[Saved entries]
━━━━━━━━

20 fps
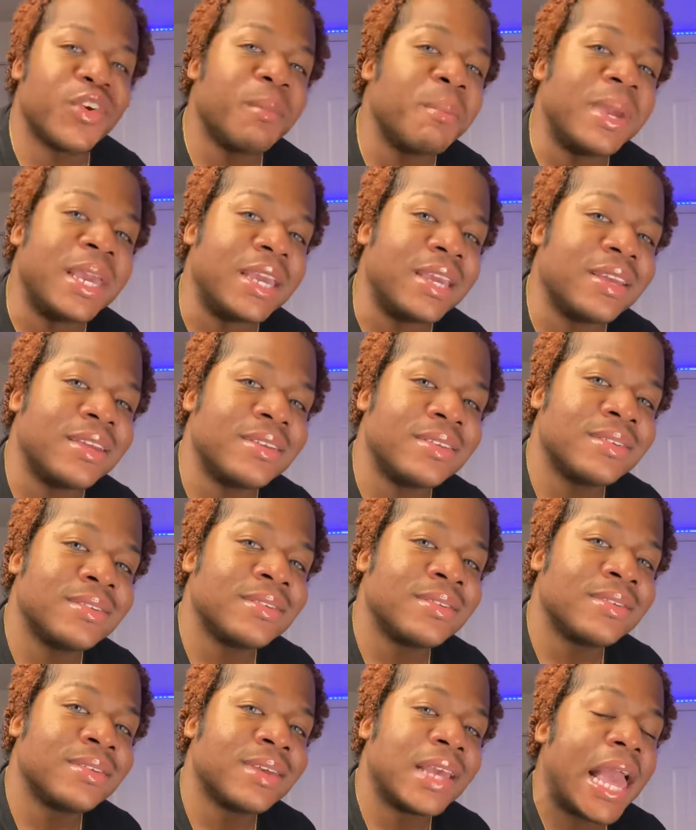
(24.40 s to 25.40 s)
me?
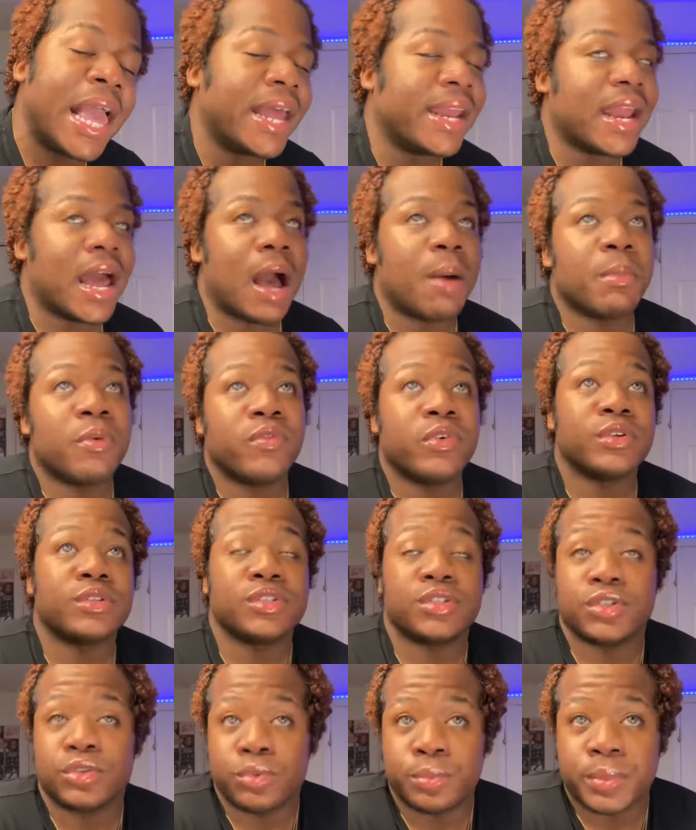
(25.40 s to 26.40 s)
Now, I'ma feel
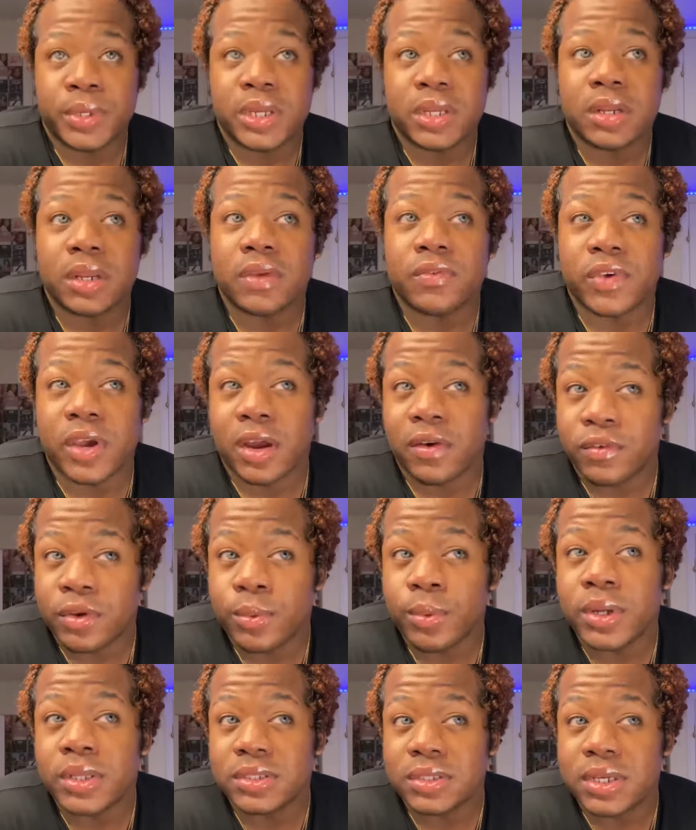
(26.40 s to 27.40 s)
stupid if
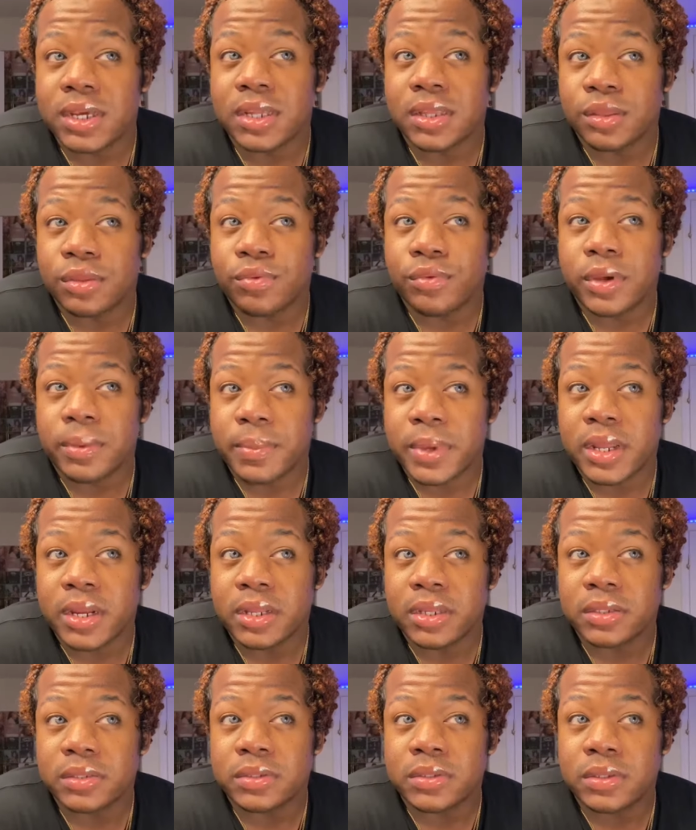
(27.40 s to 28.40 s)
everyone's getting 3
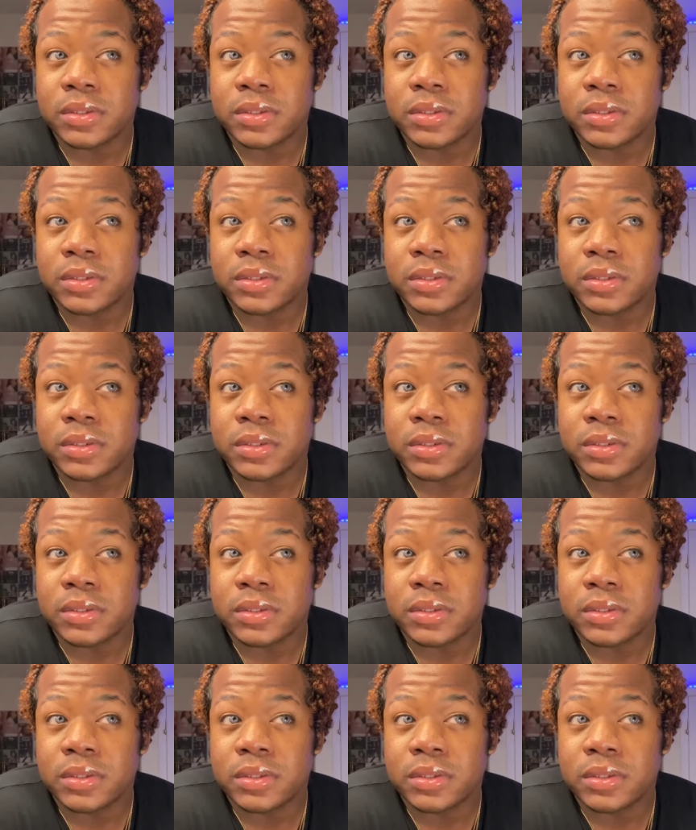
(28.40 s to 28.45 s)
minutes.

━━━━━━━━

=== AIM OF THE EXERCISE ===
Would you copy every entry exactly as it stands, leaving out the pictures?

=== SOLUTION TO THE PROBLEM ===
20 fps
(24.40 s to 25.40 s)
me?
(25.40 s to 26.40 s)
Now, I'ma feel
(26.40 s to 27.40 s)
stupid if
(27.40 s to 28.40 s)
everyone's getting 3
(28.40 s to 28.45 s)
minutes.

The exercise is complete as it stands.